Author
Abstract
Many biologically important RNAs fold into specific 3D structures conserved through evolution. Knowing when an RNA sequence includes a conserved RNA structure that could lead to new biology is not trivial and depends on clues left behind by conservation in the form of covariation and variation. For that purpose, the R-scape statistical test was created to identify from alignments of RNA sequences, the base pairs that significantly covary above phylogenetic expectation. R-scape treats base pairs as independent units. However, RNA base pairs do not occur in isolation. The Watson-Crick (WC) base pairs stack together forming helices that constitute the scaffold that facilitates the formation of the non-WC base pairs, and ultimately the complete 3D structure. The helix-forming WC base pairs carry most of the covariation signal in an RNA structure.

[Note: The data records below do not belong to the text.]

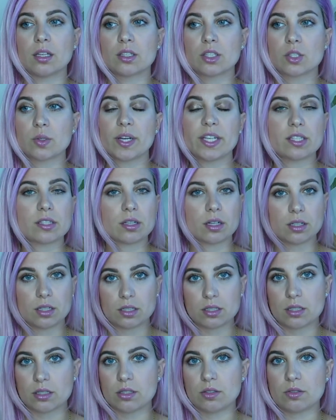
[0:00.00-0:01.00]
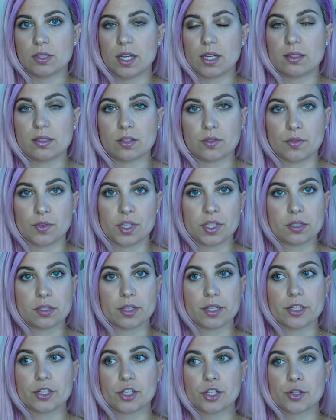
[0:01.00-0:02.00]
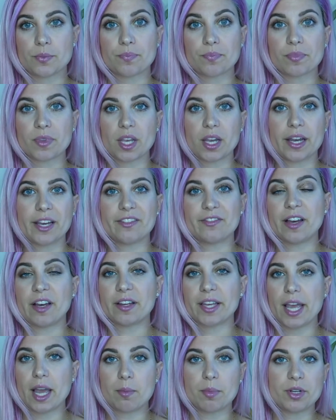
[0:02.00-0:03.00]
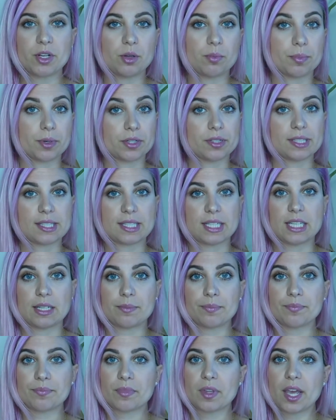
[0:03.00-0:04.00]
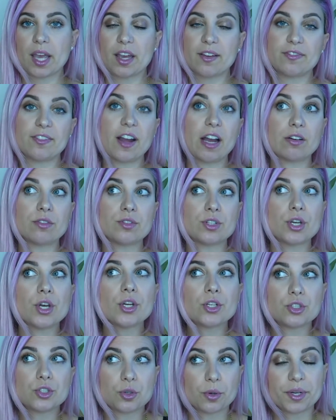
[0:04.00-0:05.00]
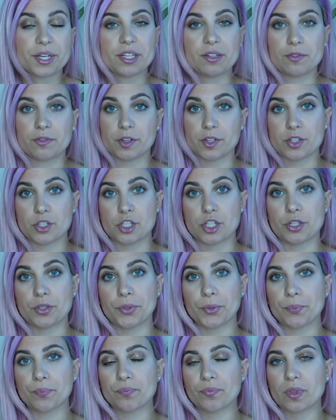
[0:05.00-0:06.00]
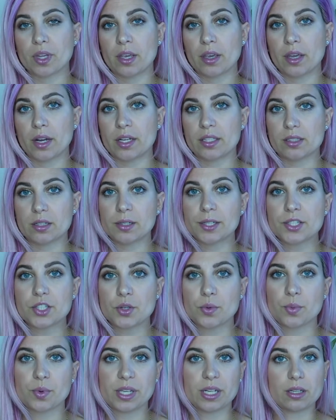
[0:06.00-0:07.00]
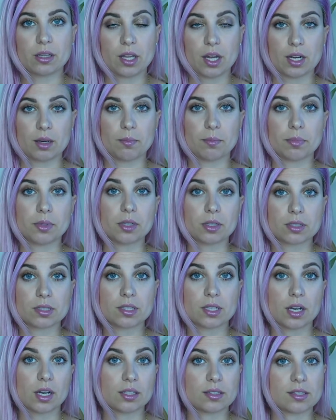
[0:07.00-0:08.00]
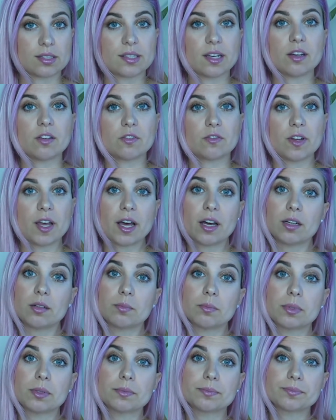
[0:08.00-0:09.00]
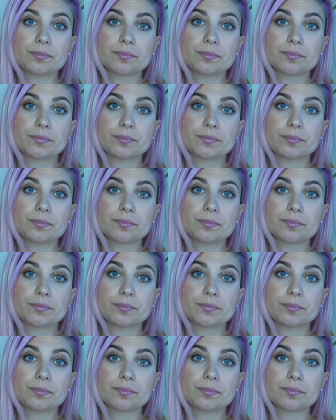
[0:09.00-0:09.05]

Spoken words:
So I started to do tons of research. I found Gabrielle Bernstein. I found Doreen Virtue. And I started to read a lot of books on self-help.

Here, I introduce a new measure of statistically significant covariation at helix-level by aggregation of the covariation significance and covariation power calculated at base-pair-level resolution. Performance benchmarks show that helix-level aggregated covariation increases sensitivity in the detection of evolutionarily conserved RNA structure without sacrificing specificity. This additional helix-level sensitivity reveals an artifact that results from using covariation to build an alignment for a hypothetical structure and then testing the alignment for whether its covariation significantly supports the structure. Helix-level reanalysis of the evolutionary evidence for a selection of long non-coding RNAs (lncRNAs) reinforces the evidence against these lncRNAs having a conserved secondary structure.Author summary: In this manuscript, I introduce a new measure of significant structured RNA covariation at helix level. I show that helix-level covariation is more sensitive and robust than that obtained at base pair level in order to identify evolutionarily conserved RNA structure. Helix-level covariation exposes the circularity of using proposed RNA structures to build alignments in which to test for structural covariation. Helix-level covariation reinforces the evidence against some lncRNAs with proposed structures having a conserved secondary structure.
Suggested Citation
Elena Rivas, 2023.
"RNA covariation at helix-level resolution for the identification of evolutionarily conserved RNA structure,"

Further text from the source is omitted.